Why are there binary safe AND binary unsafe functions in php?
Asked Answered
S

3

10

Is there any reason for this behavior/implementation ?
Example:

$array = array("index_of_an_array" => "value");
class Foo {
    private $index_of_an_array;
    function __construct() {}   
}
$foo = new Foo();
$array = (array)$foo;
$key = str_replace("Foo", "", array_keys($array)[0]);
echo $array[$key];

Gives us an error which is complete:

NOTICE Undefined index: on line number 9

Example #2:

echo date("Y\0/m/d");

Outputs:

2016

BUT! echo or var_dump(), for example, and some other functions, would output the string "as it is", just \0 bytes are being hidden by browsers.

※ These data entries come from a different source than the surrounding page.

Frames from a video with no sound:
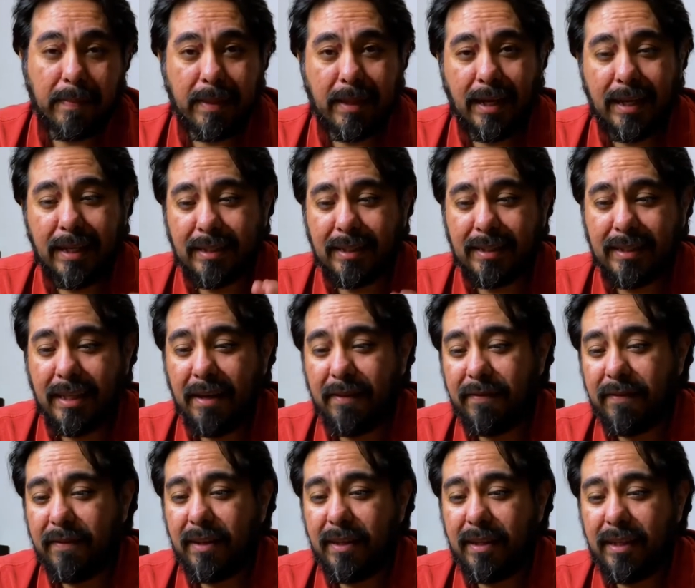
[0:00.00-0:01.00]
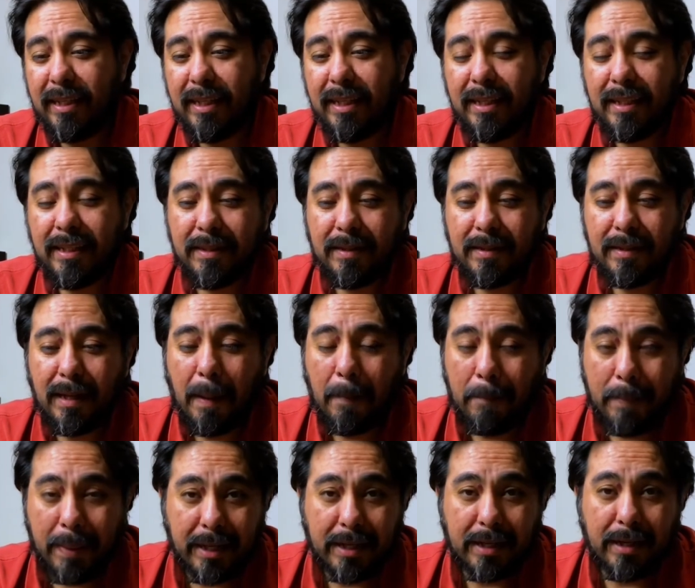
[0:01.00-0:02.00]
it's definitely a
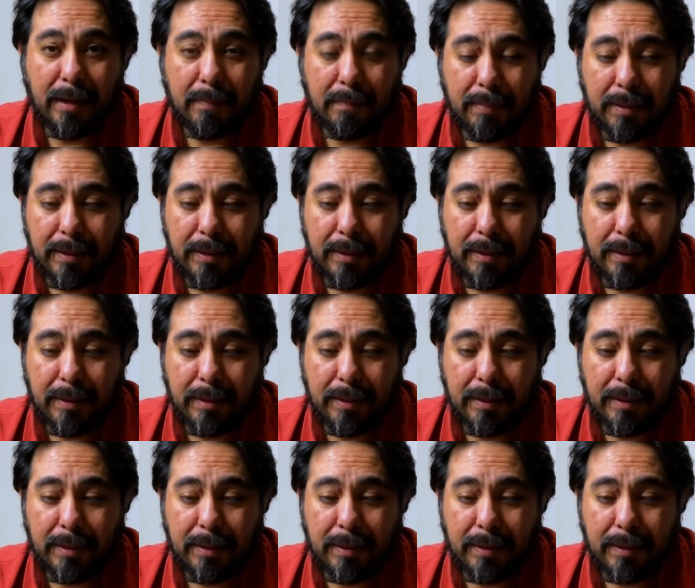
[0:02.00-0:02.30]
pickup.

$string = "index-of\0-an-array";
$strgin2 = "Y\0/m/d";
echo $string;
echo $string2;
var_dump($string);
var_dump($string2);

Outputs:

index-of-an-array
"Y/m/d"
string(18) "index-of-an-array"
string(6) "Y/m/d"

Notice, that $string lenght is 18, but 17 characters are shown.

EDIT

From possible duplicate and php manual:

The key can either be an integer or a string. The value can be of any type. Strings containing valid integers will be cast to the integer type. E.g. the key "8" will actually be stored under 8. On the other hand "08" will not be cast, as it isn't a valid decimal integer. So in short, any string can be a key. And a string can contain any binary data (up to 2GB). Therefore, a key can be any binary data (since a string can be any binary data).

From php string details:

There are no limitations on the values the string can be composed of; in particular, bytes with value 0 (“NUL bytes”) are allowed anywhere in the string (however, a few functions, said in this manual not to be “binary safe”, may hand off the strings to libraries that ignore data after a NUL byte.)

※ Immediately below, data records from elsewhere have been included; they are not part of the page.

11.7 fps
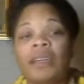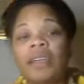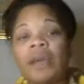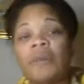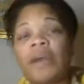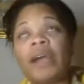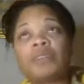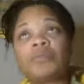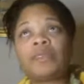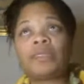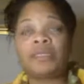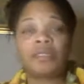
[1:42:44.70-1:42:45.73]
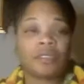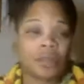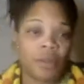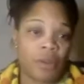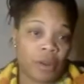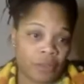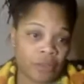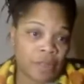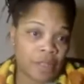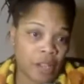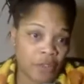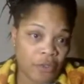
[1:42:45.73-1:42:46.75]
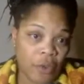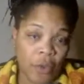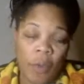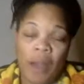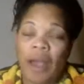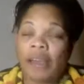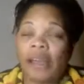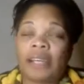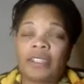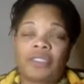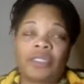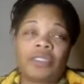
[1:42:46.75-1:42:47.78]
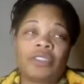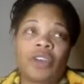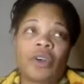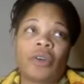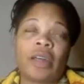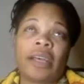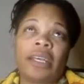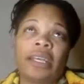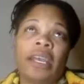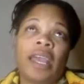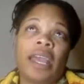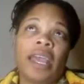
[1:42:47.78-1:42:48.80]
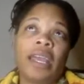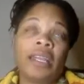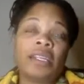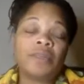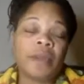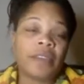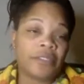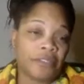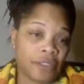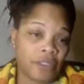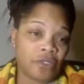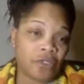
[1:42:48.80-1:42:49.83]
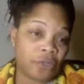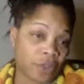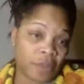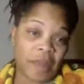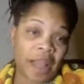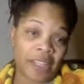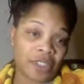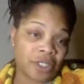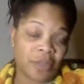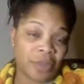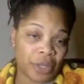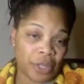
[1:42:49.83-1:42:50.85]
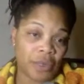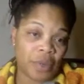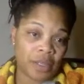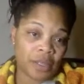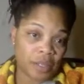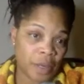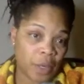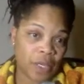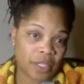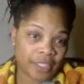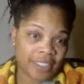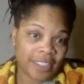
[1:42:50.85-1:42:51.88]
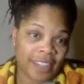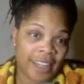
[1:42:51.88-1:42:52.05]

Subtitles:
Yeah, my husband used to work for himself for a while, actually. So, like, it is beneficial for them actually to bring you on as a partner.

But I still do not understand why the language is designed this way? Are there reasons for this behavior/implementation? Why PHP does'nt handle input as binary safe everywhere but just in some functions?

From comment:

The reason is simply that many PHP functions like printf use the C library's implementation behind the scenes, because the PHP developers were lazy.

Arent those such as echo, var_dump, print_r ? In other words, functions that output something. They are in fact binary safe if we take a look at my first example. Makes no sense to me to implement some binary-safe and binary-unsafe functions for output. Or just use some as they are in std lib in C and write some completely new functions.

Solvency answered 29/4, 2016 at 8:53 Comment(9)
Well, \0 represents end of a string... if you place it between double quotes, it will be interpreted. Did you try putting it into single quotes ?Threat
Possible duplicate of Characters allowed in php array keys?Sycee
@Uchiha check editSolvency
Because it's cheap and easy to write, because C can do most of it.Bubble
What do you mean by "output as PHP string"? The NUL character is printed, just as expected. Maybe your browser doesn't show it, but that has nothing to do with PHP. The only area where NUL characters aren't handled consistently are functions that aren't binary safe, like date.Rebbecarebbecca
@Rebbecarebbecca I might change question title to "Why are there binary safe and binary unsafe functions in php?" to make it more clear. char greeting[5] = {'H', 'e', 'l', '\0', 'o'}; printf(greeting); outputs Hel. Because of \0 in C. In php $str = "Hel\0o"; print($str) would output Helo / Hel\0o. But array index or some functions like date(), for example, reads data till they find \0. I just want to know why PHP does'nt handle input as binary safe everywhere but just 'there and there' ?Solvency
@ksno Yes, this would make a better question, although it's probably off-topic for StackOverflow. The reason is simply that many PHP functions like printf use the C library's implementation behind the scenes, because the PHP developers were lazy.Rebbecarebbecca
@Alnitak - what is the point of your comment? I stumbled upon here using Google, now I'm reading a 200k rep member bashing a language using no facts whatsoever. Should we, mere mortals, trust established members of SO when they ramble about without any facts or how does this work?Boysenberry
The issue of 'C' null terminated strings can be 'awkward' in routines that would be expected to use just the length. There can be issues with some of the older 'security' routines. Imagine someone uses a password that has a null byte in it? everything after the null byte will be ignored?Tabling
K
8

The short answer to "why" is simply history.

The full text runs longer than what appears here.